Exercise material:

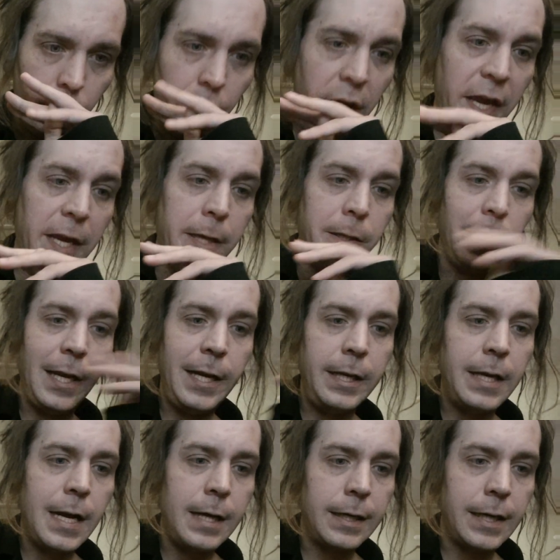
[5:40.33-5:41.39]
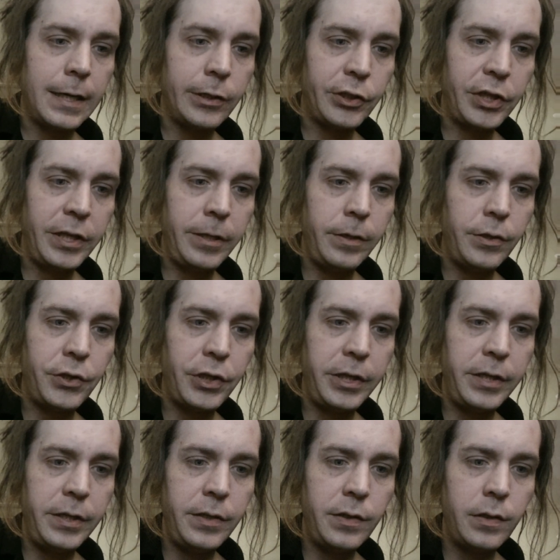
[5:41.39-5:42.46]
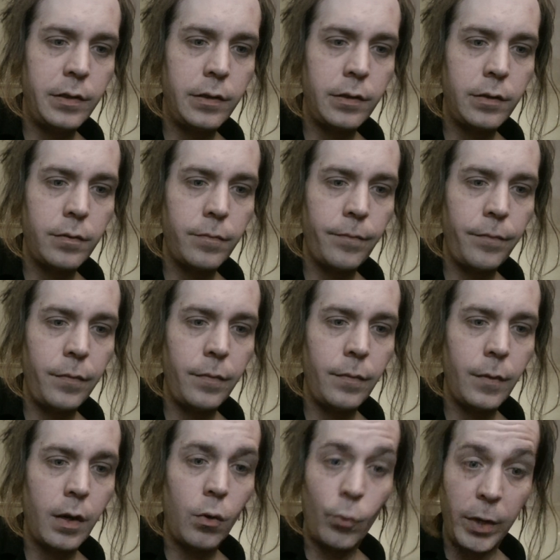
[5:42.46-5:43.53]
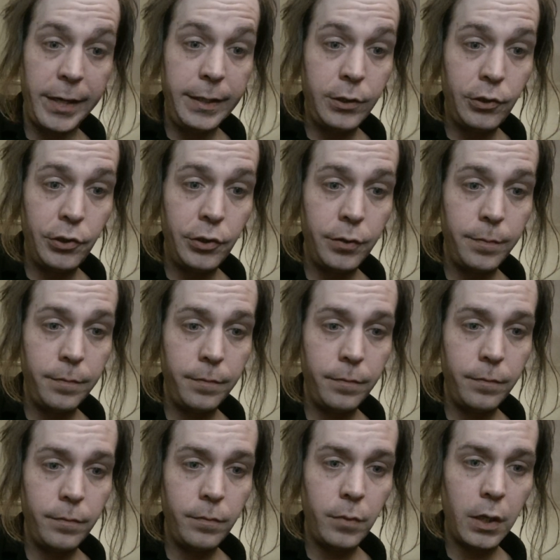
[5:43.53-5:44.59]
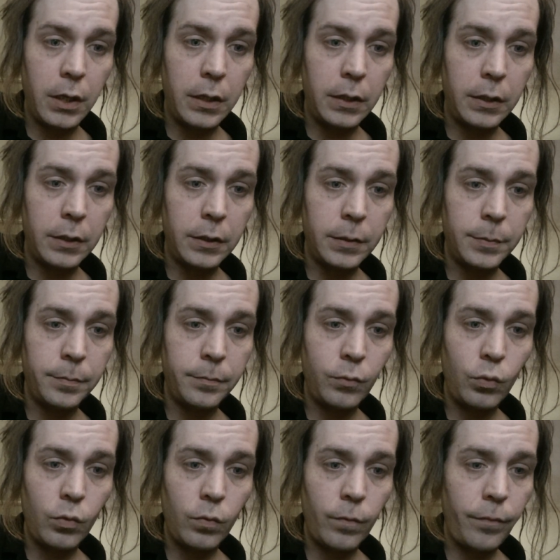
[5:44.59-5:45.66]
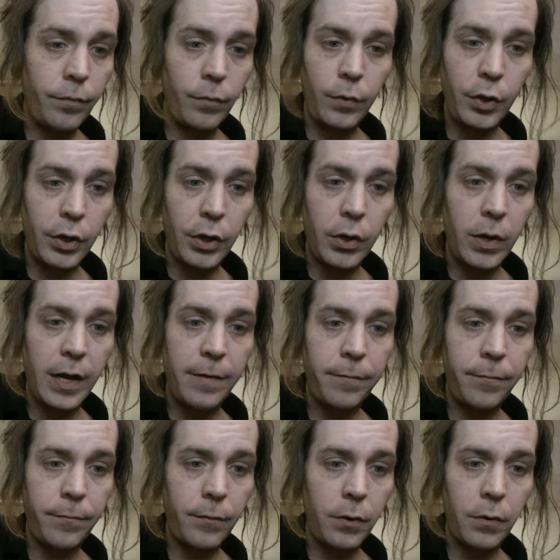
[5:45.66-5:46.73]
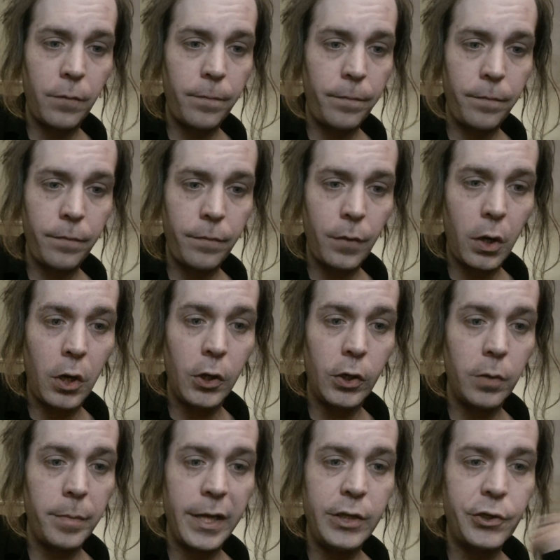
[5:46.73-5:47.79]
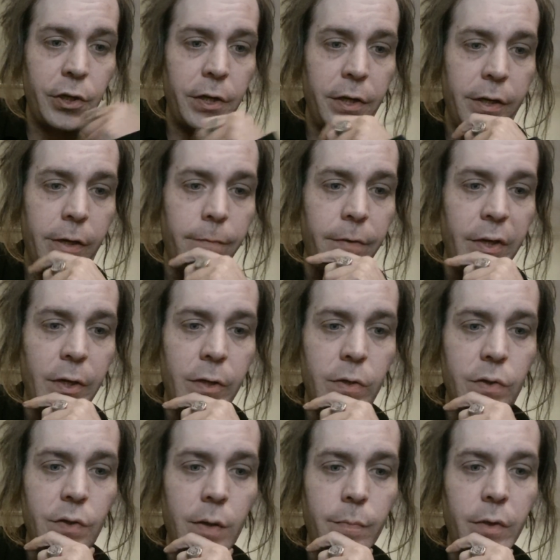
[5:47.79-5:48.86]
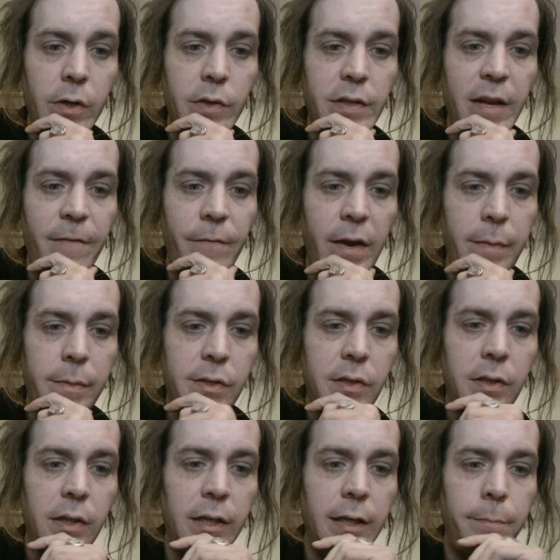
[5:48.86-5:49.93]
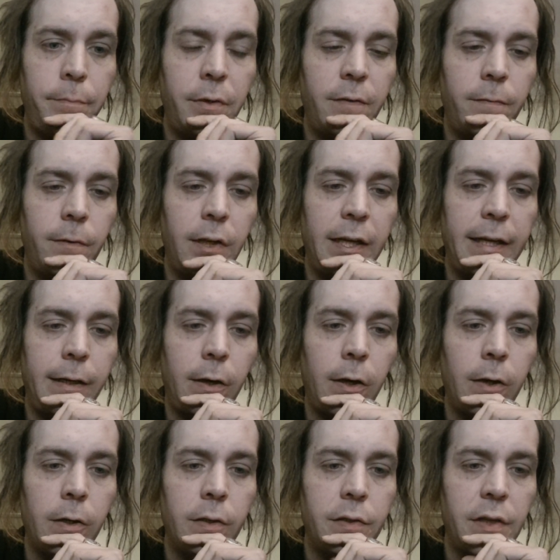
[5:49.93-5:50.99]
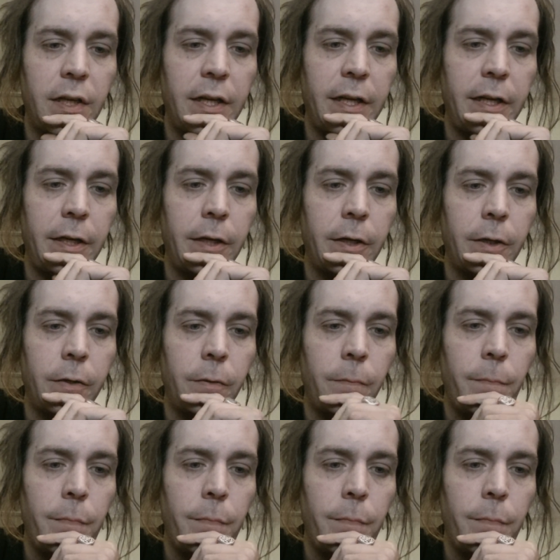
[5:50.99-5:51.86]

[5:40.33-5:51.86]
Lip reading: and Lady Gaga, she's a witch. You know, I've heard her mention in interviews. There's that famous clip of like her saying, you know,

What you will do: Transcribe the data completely. No pictures should appear in the transcription.

Task answer:
[5:40.33-5:41.39]
[5:41.39-5:42.46]
[5:42.46-5:43.53]
[5:43.53-5:44.59]
[5:44.59-5:45.66]
[5:45.66-5:46.73]
[5:46.73-5:47.79]
[5:47.79-5:48.86]
[5:48.86-5:49.93]
[5:49.93-5:50.99]
[5:50.99-5:51.86]

[5:40.33-5:51.86]
Lip reading: and Lady Gaga, she's a witch. You know, I've heard her mention in interviews. There's that famous clip of like her saying, you know,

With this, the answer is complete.